Below is the planned methodlogy.
- Build the dataset of interesting Stars and DSOs.
- Calculate angular distances between them (I expect this to be a compute intensive process and will use Pyspark on AWS EMR for the computation). Store the distances in a separate set of files.
- Load the dataset and distances into S3 as multiple .CSVs and use AWS Athena to query the data. This is a pseudo Graph Database with the Stars & DSOs table as the NODES and the distances between them as the EDGES.
- Build a front end using AWS Lambda and and a static website hosted on S3 and expose publically
- Optionally also load the data into Neo4j. This optimizes querying based on relationships.
I have been able to create a queryable database using AWS Athena, am able to query it using Lambda and provide external access via the API Gateway and a static webpage (hosted on S3). Cleaning up and adding bells and whistles
- htgdata_v3.zip & dso.zip - source data files from the links above. Please refer to original links for data.

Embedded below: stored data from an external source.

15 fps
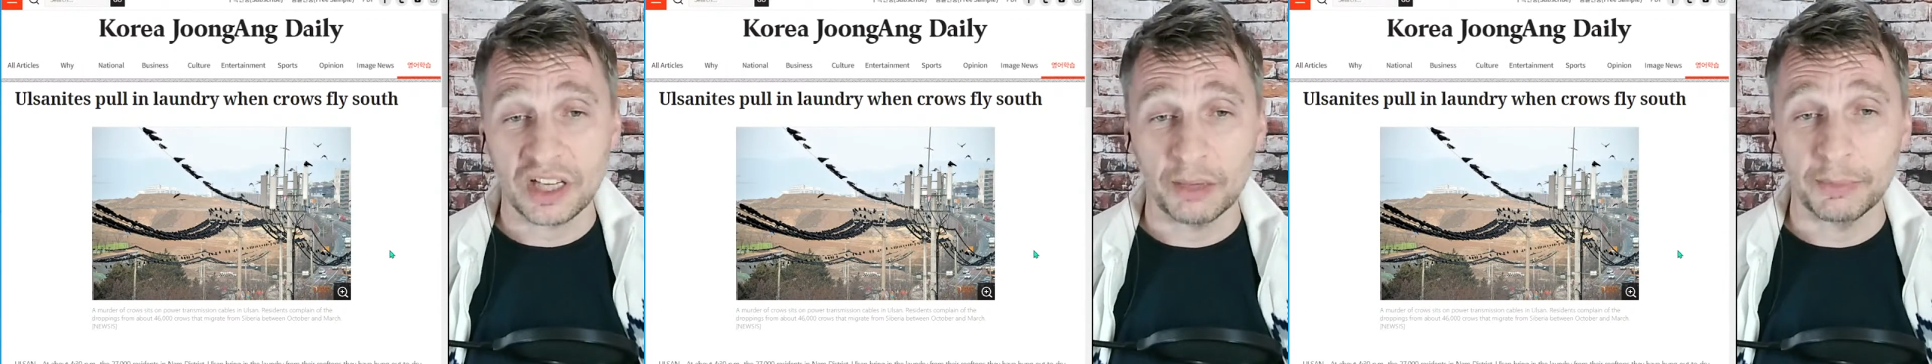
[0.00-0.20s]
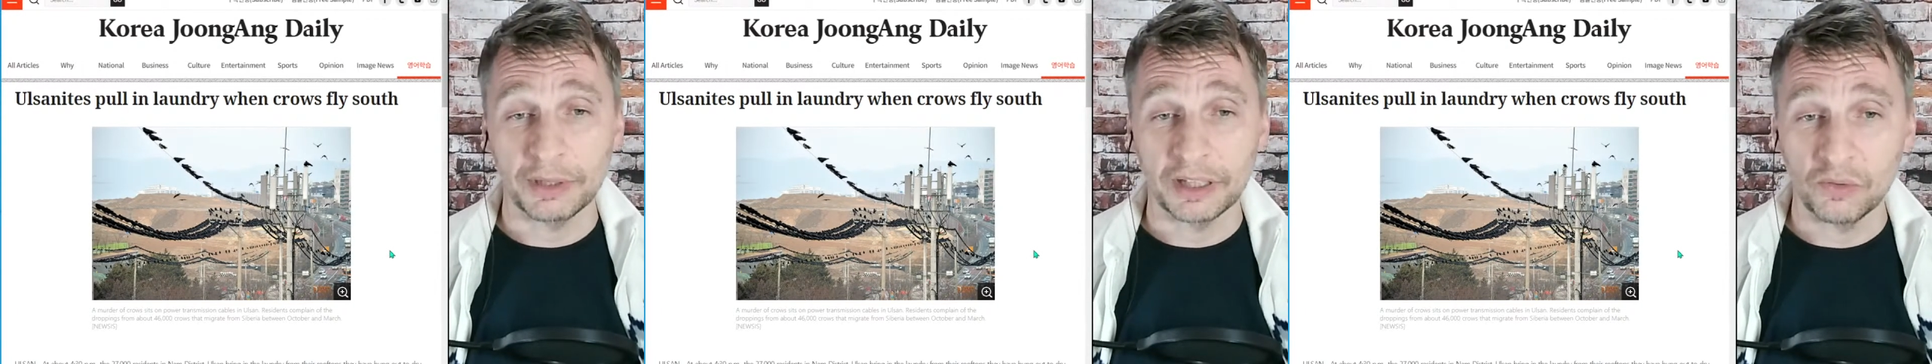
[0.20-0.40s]

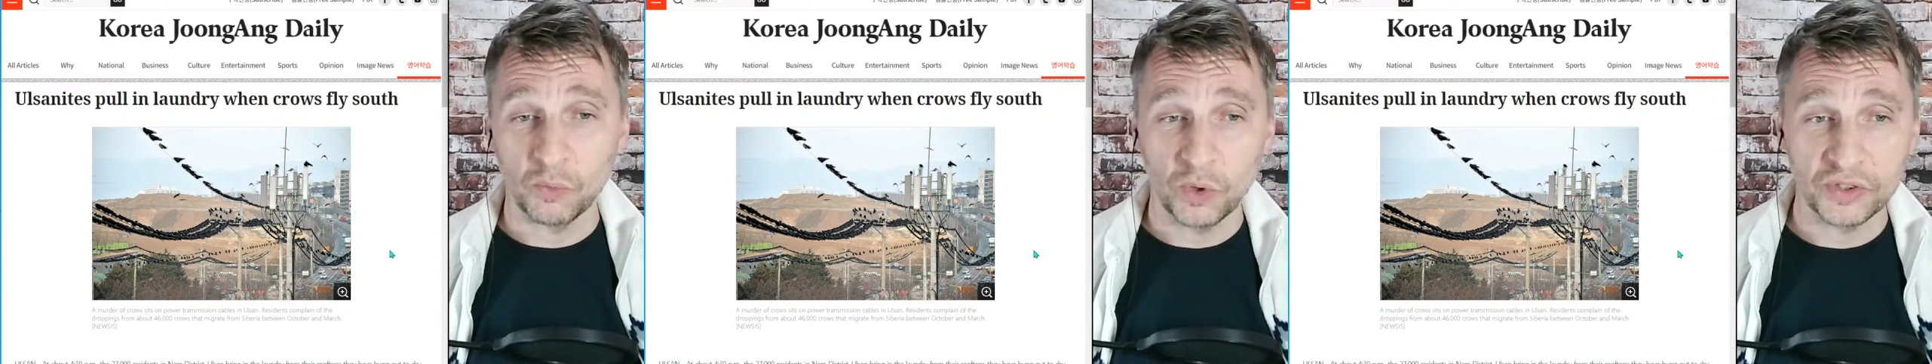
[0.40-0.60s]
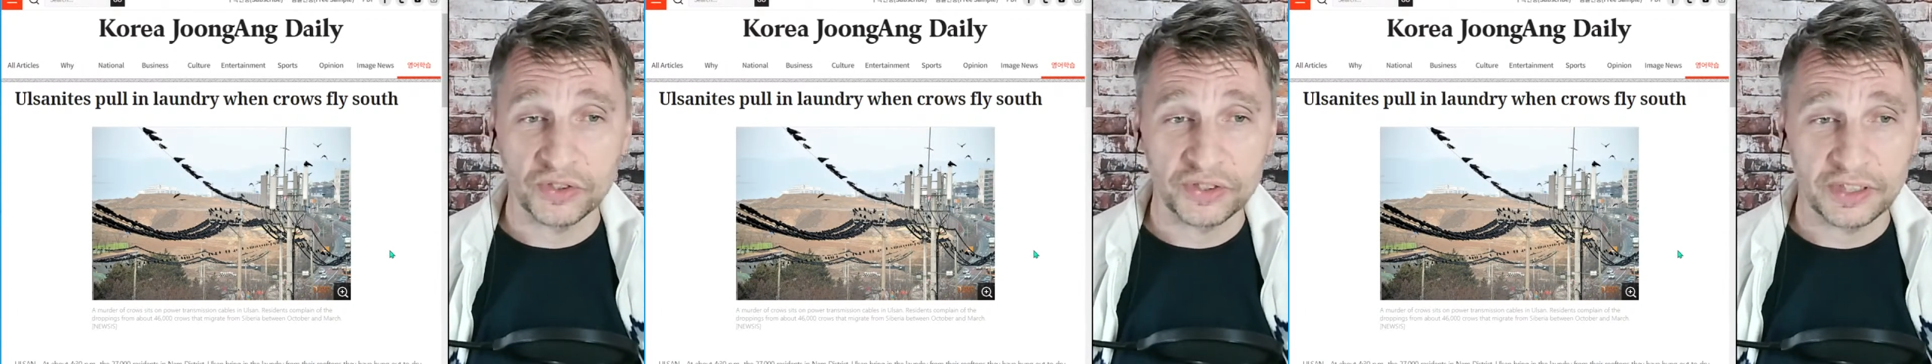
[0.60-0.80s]
coming
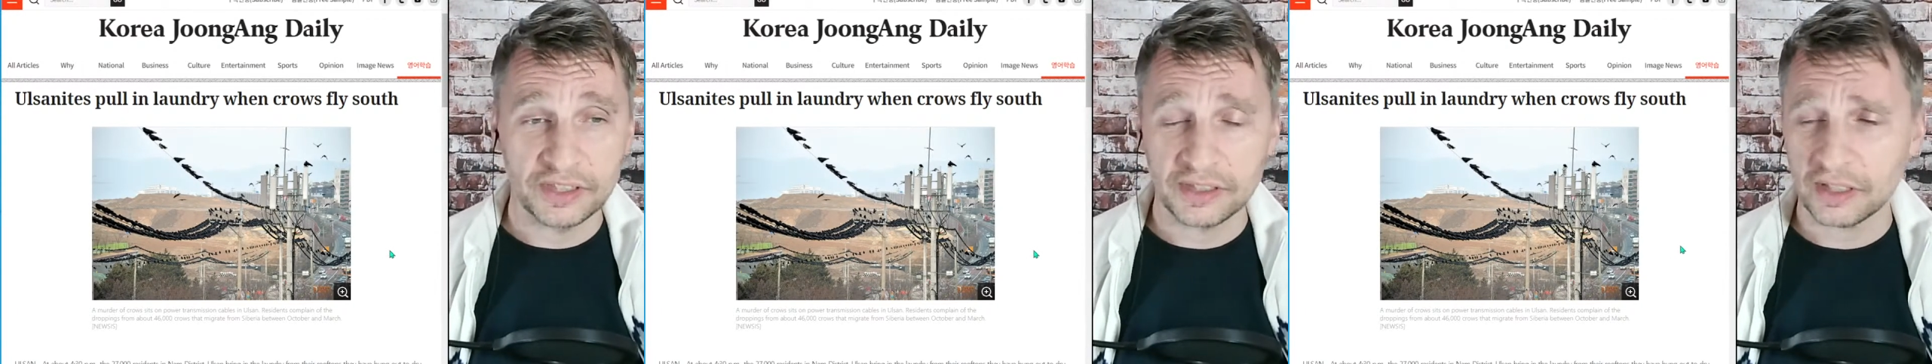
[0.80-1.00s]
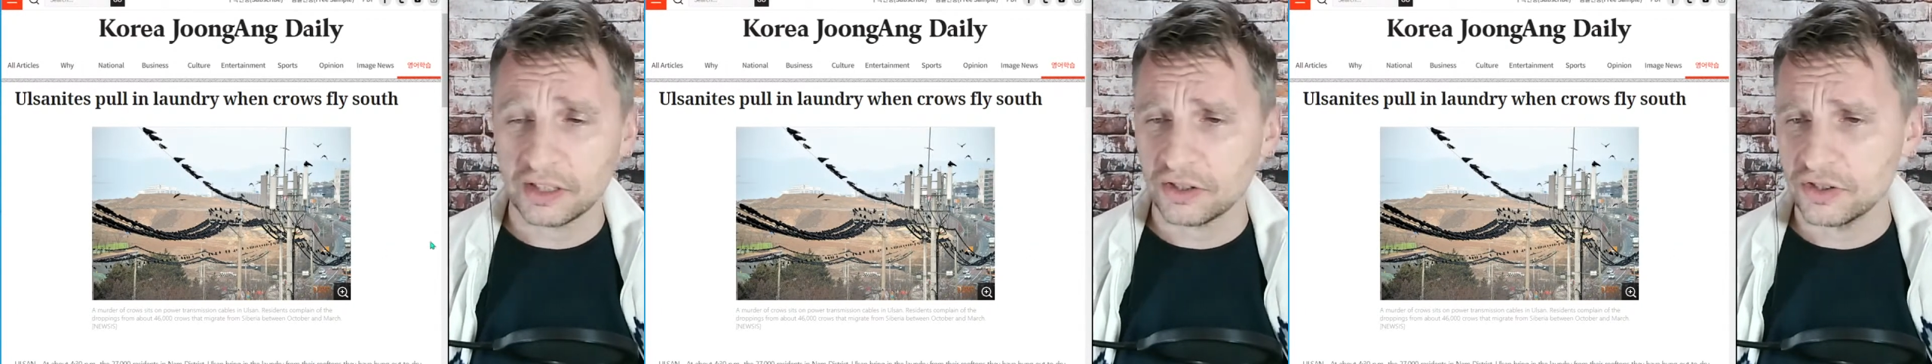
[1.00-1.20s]
once
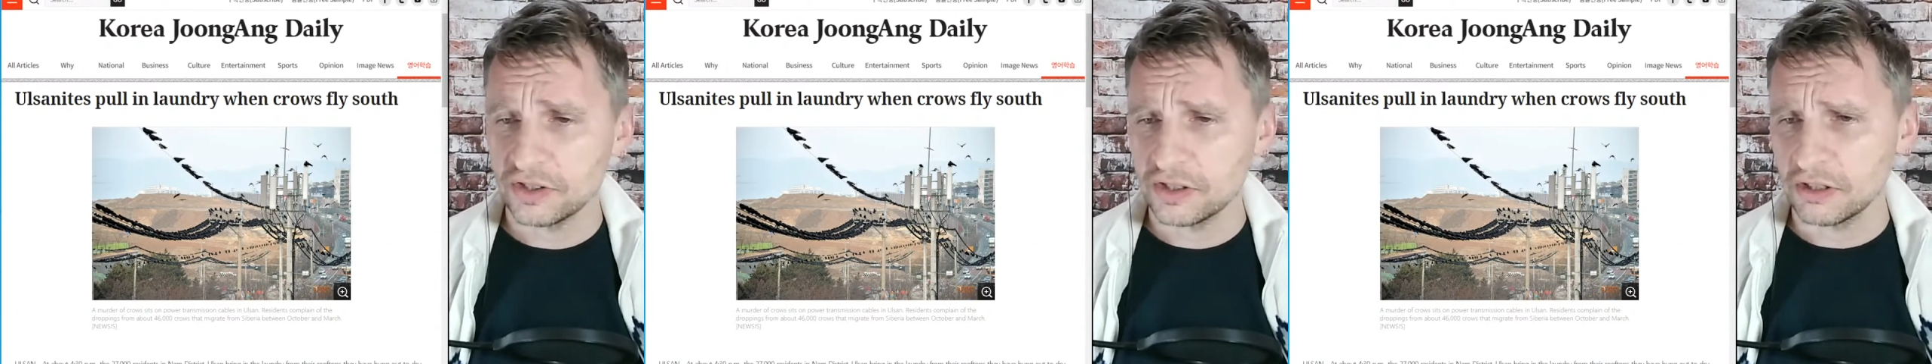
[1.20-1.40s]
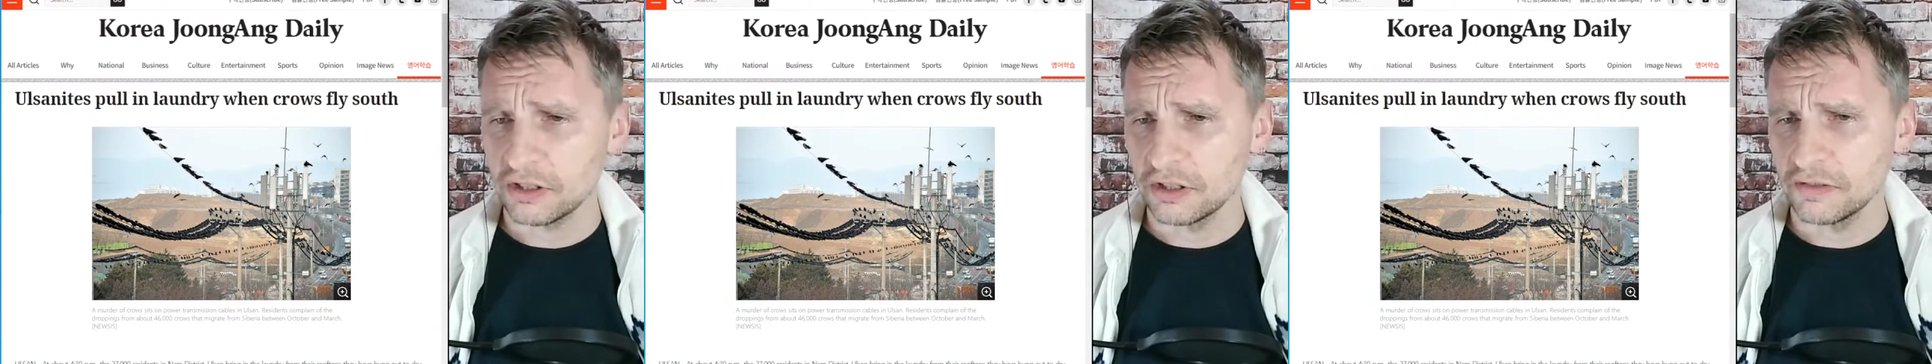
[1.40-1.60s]
these suckers
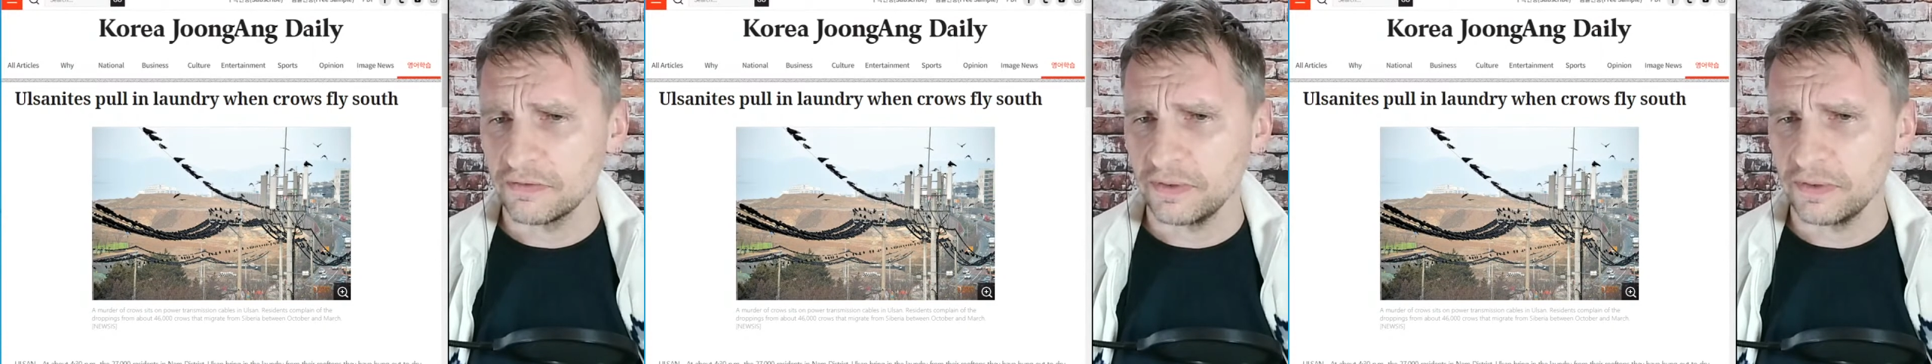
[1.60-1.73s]
start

- Extract_subset_and_combine.py - pulls out a subset of data. I am focussing on stars of Mag 7 or lower and DSO of mag 13 or lower. combinedV2.csv has the dataset
- create_pairs.py - combine stars and dsos into pairs. The purpose of this step is to ease creation of a Pyspark dataframe. This would allow me to run computation of Angular Distances on a large dataset without crashing my machine
- Calculate_Distances_using_Pyspark.ipynb - used this to do the compute using Pyspark. I spun up AWS EMR instances for the compute. (Calculate_Distances_using_Standard_Python.py - is an alternative without Pyspark but is a lot slower and not scalable)
- Lambda-to-search-Athena-based-on-Catalog-Id.py - Lambda function to accept Catalog Name and Id, query Athena and return the closest Stars and DSOs
- index.html - static webpage for the query. Working to clean it up and add bells and whistles
- Modify the Spark jobs to use Transient Clusters. This would be useful in case I need to build out a pipeline to ingest data on a regular basis
- Enhance the front and back ends. Potentially, could use Amplify to build out a React frontend while retaining a Lambda based REST API as the backend. Datastore can be moved to DynoamoDB for vastly improved performance. Advantage of Amplify if that it could be expanded into a mobile app.
- Some sort of logic to traverse from a source to a destination node using the edges. This would give the 'star-hopping' functionality. Can optimize using an appropriate algorithm.